━━━ Information supplied

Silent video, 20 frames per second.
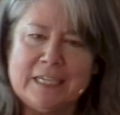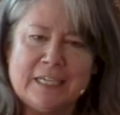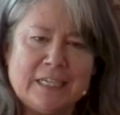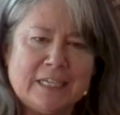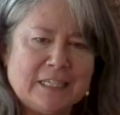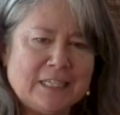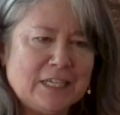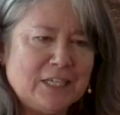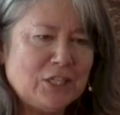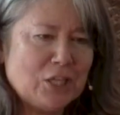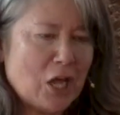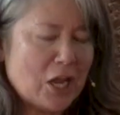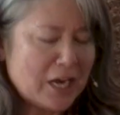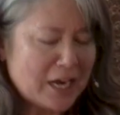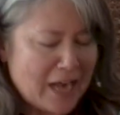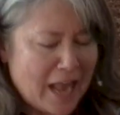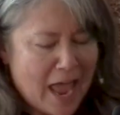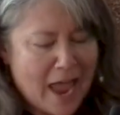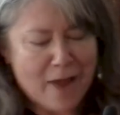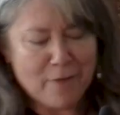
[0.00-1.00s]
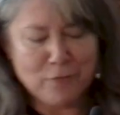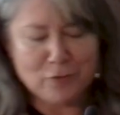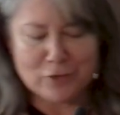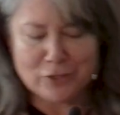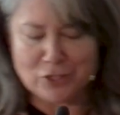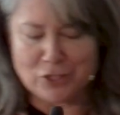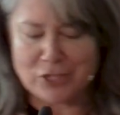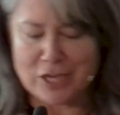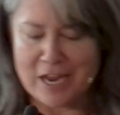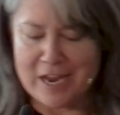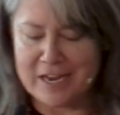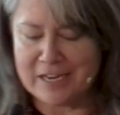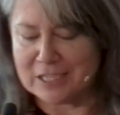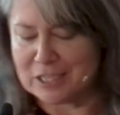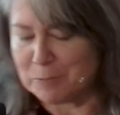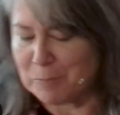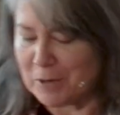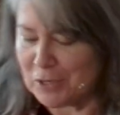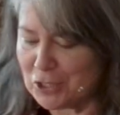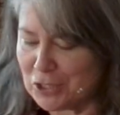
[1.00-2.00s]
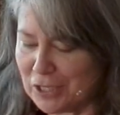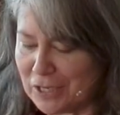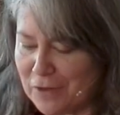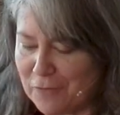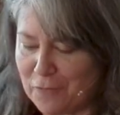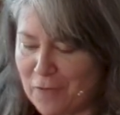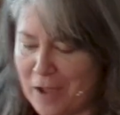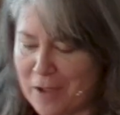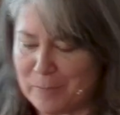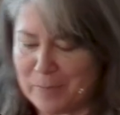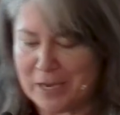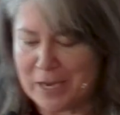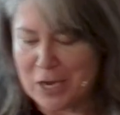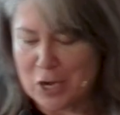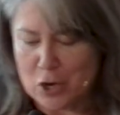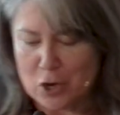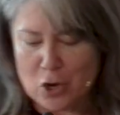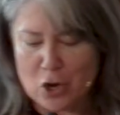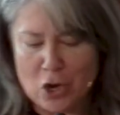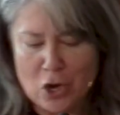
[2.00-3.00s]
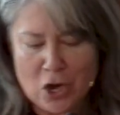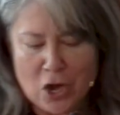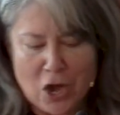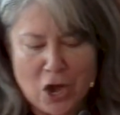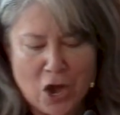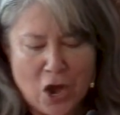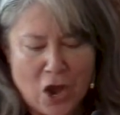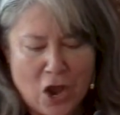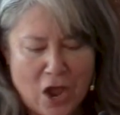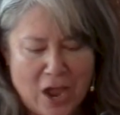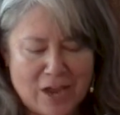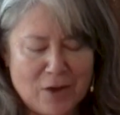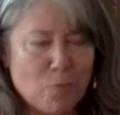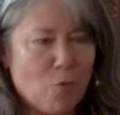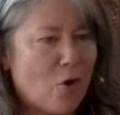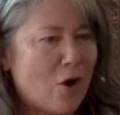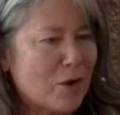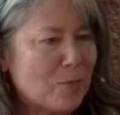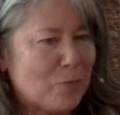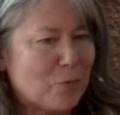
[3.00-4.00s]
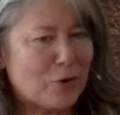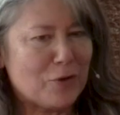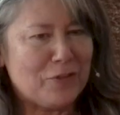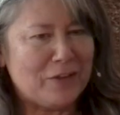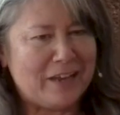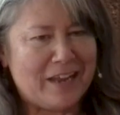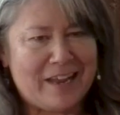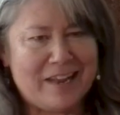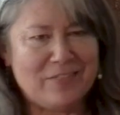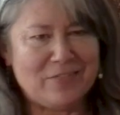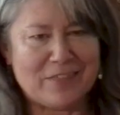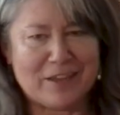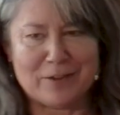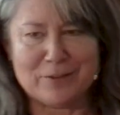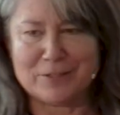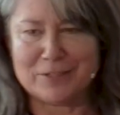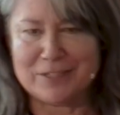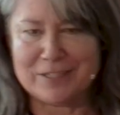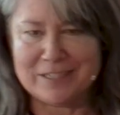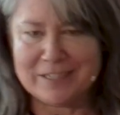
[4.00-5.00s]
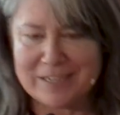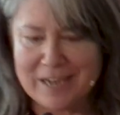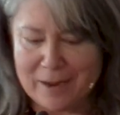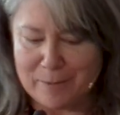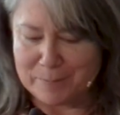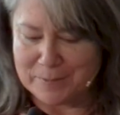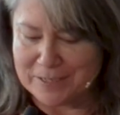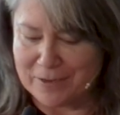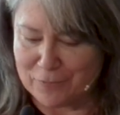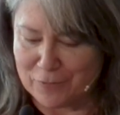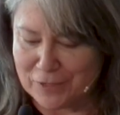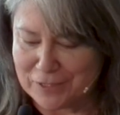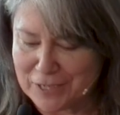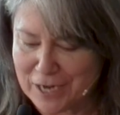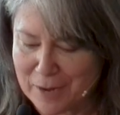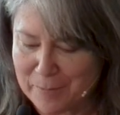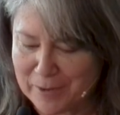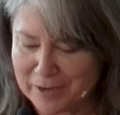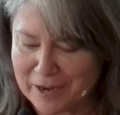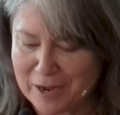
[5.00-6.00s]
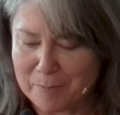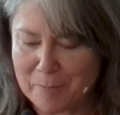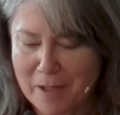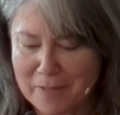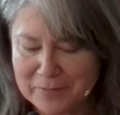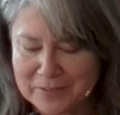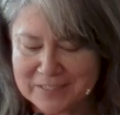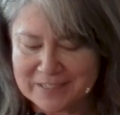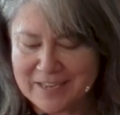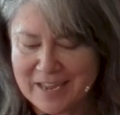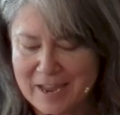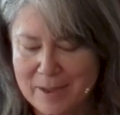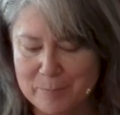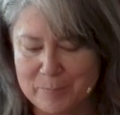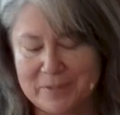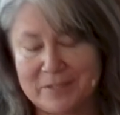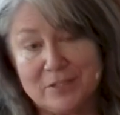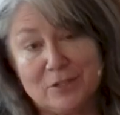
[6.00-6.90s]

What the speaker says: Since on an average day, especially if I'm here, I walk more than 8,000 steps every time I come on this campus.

━━━━━━

** Task prompt **
Set down every entry exactly as it appears, but skip the pictures.

** Worked solution **
Silent video, 20 frames per second.
[0.00-1.00s]
[1.00-2.00s]
[2.00-3.00s]
[3.00-4.00s]
[4.00-5.00s]
[5.00-6.00s]
[6.00-6.90s]

What the speaker says: Since on an average day, especially if I'm here, I walk more than 8,000 steps every time I come on this campus.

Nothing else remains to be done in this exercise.